Start of DATA TO EXAMINE

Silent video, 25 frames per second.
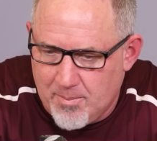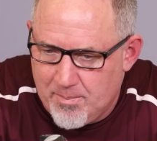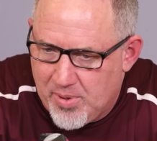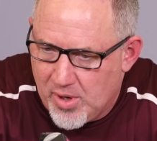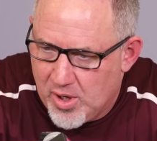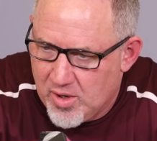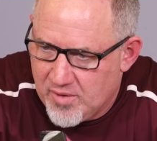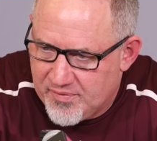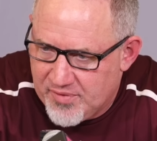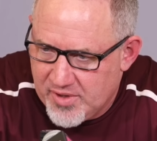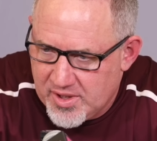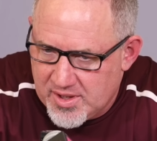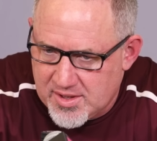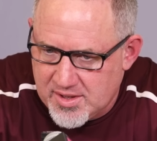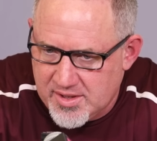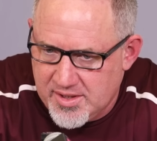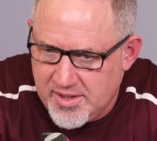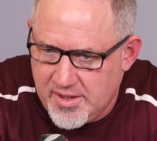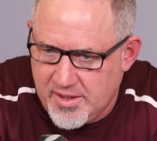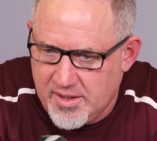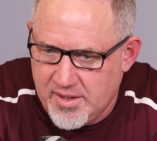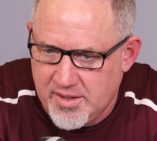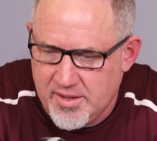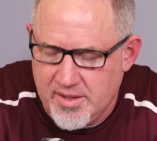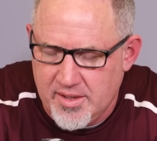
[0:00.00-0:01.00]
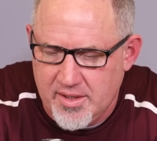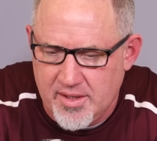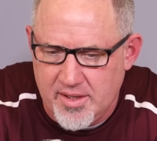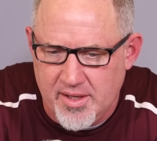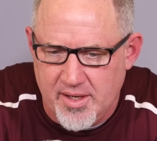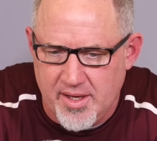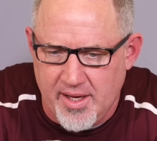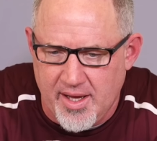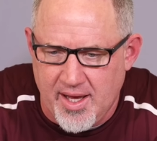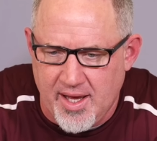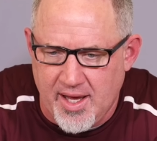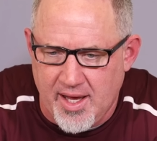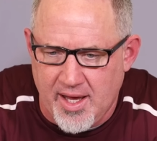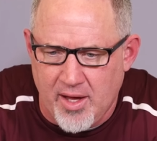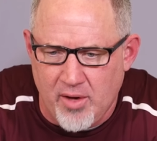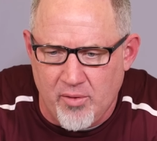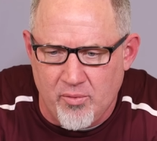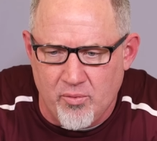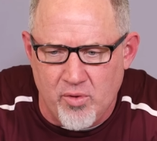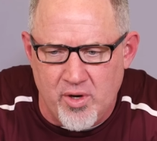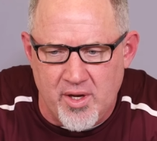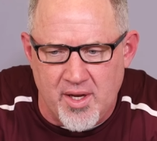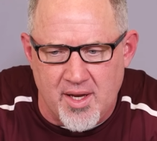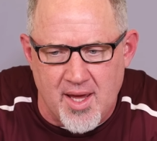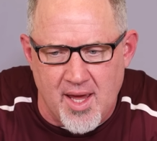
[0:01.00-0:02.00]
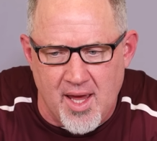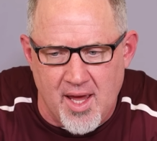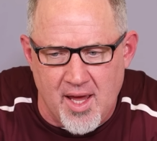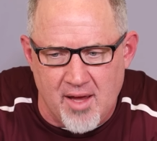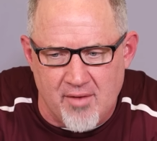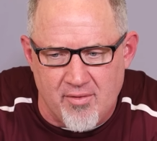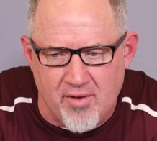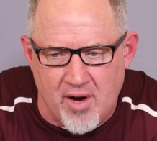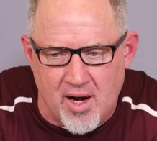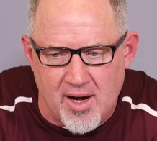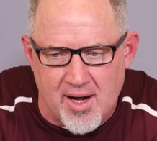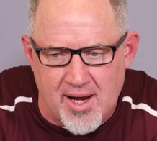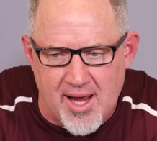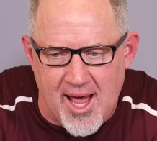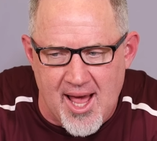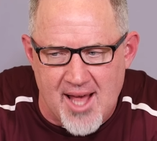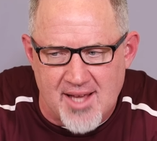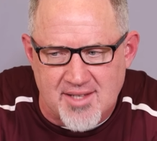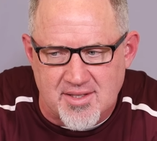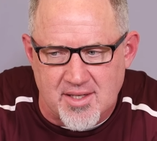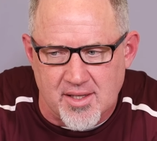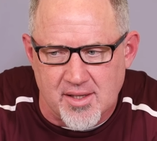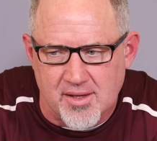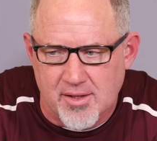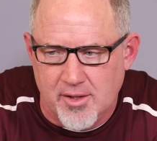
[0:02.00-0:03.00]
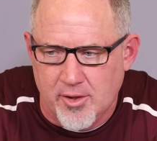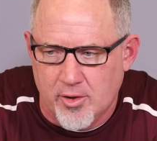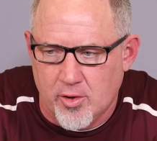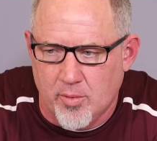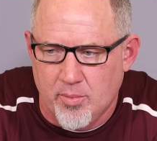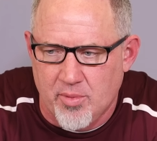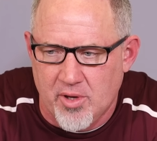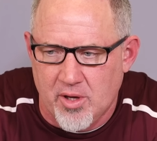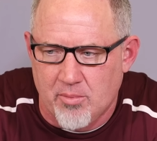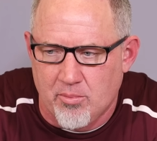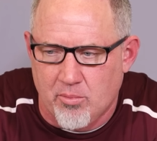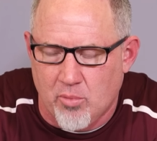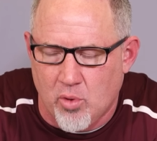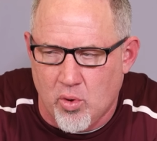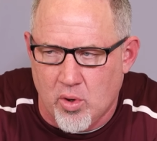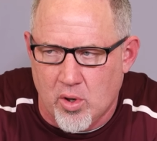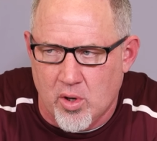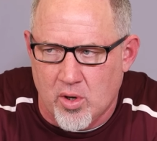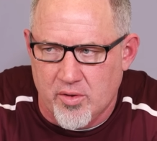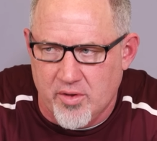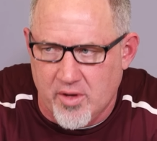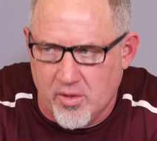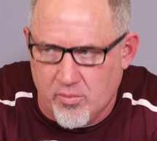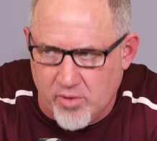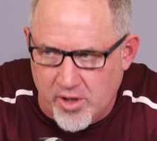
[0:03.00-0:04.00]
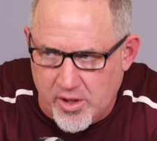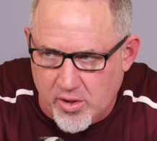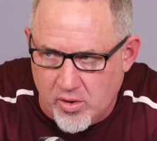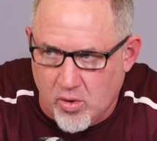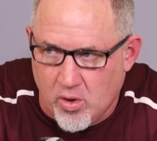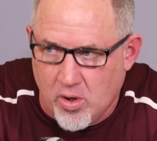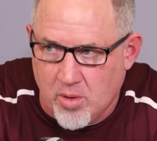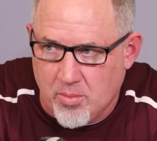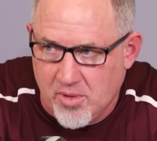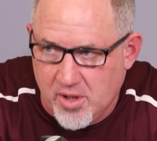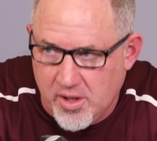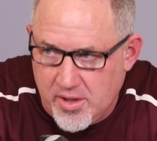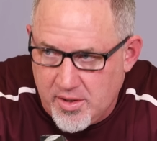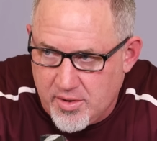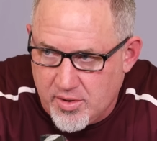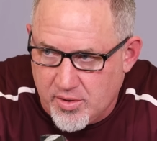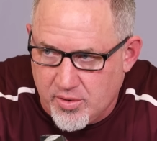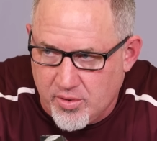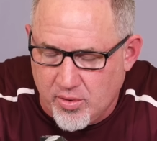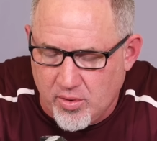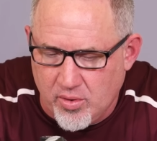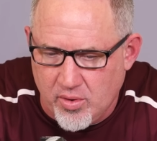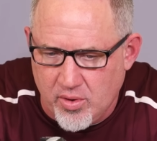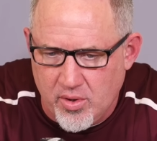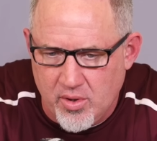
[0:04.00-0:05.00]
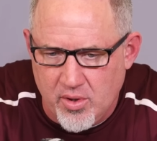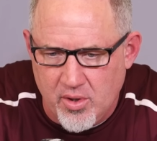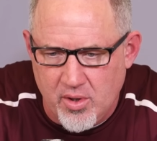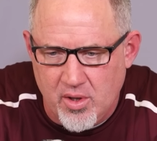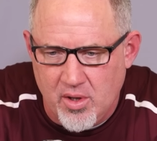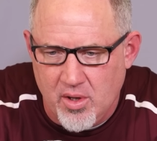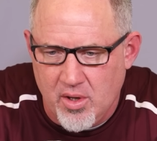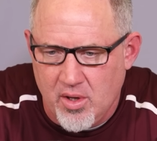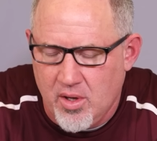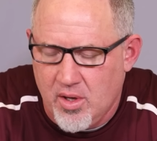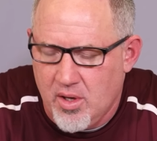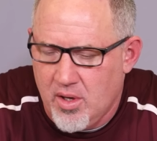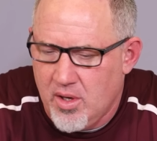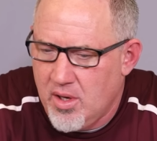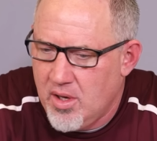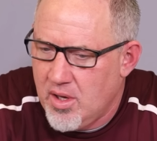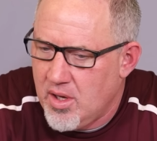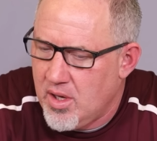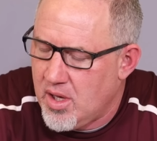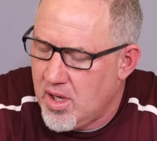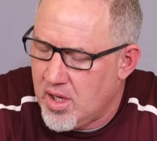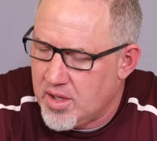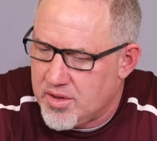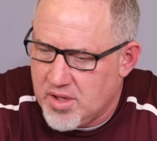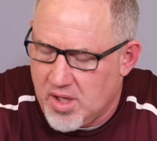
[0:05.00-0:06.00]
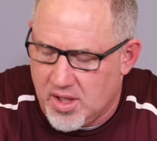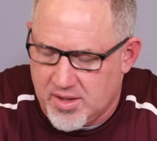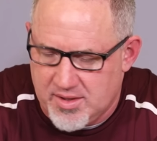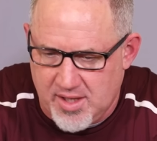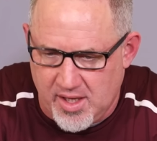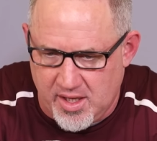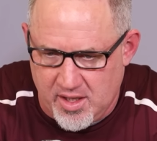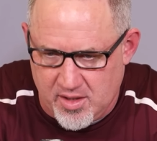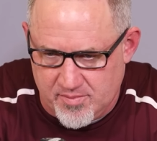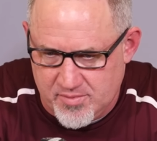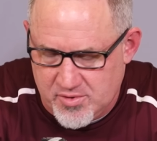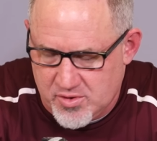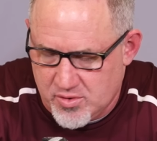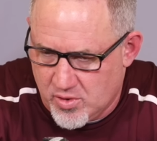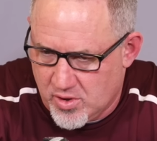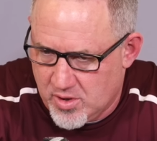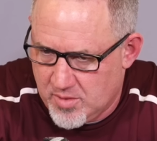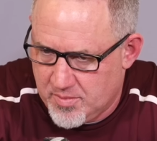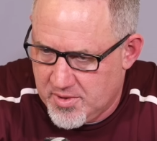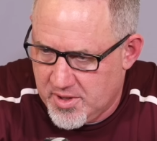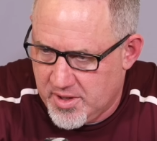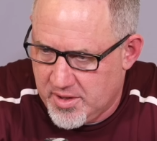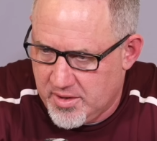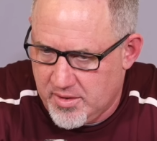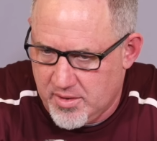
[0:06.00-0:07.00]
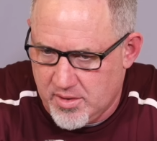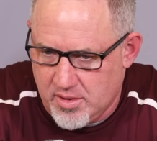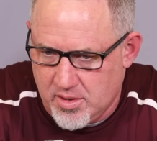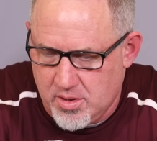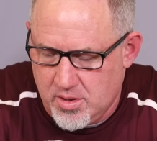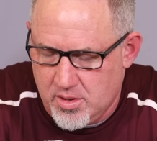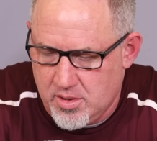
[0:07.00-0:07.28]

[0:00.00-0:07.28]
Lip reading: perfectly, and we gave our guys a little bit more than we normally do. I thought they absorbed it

End of DATA TO EXAMINE

• [WORK ITEM]
Transcribe the entries above verbatim, omitting their pictures.

• [FINAL ANSWER]
Silent video, 25 frames per second.
[0:00.00-0:01.00]
[0:01.00-0:02.00]
[0:02.00-0:03.00]
[0:03.00-0:04.00]
[0:04.00-0:05.00]
[0:05.00-0:06.00]
[0:06.00-0:07.00]
[0:07.00-0:07.28]

[0:00.00-0:07.28]
Lip reading: perfectly, and we gave our guys a little bit more than we normally do. I thought they absorbed it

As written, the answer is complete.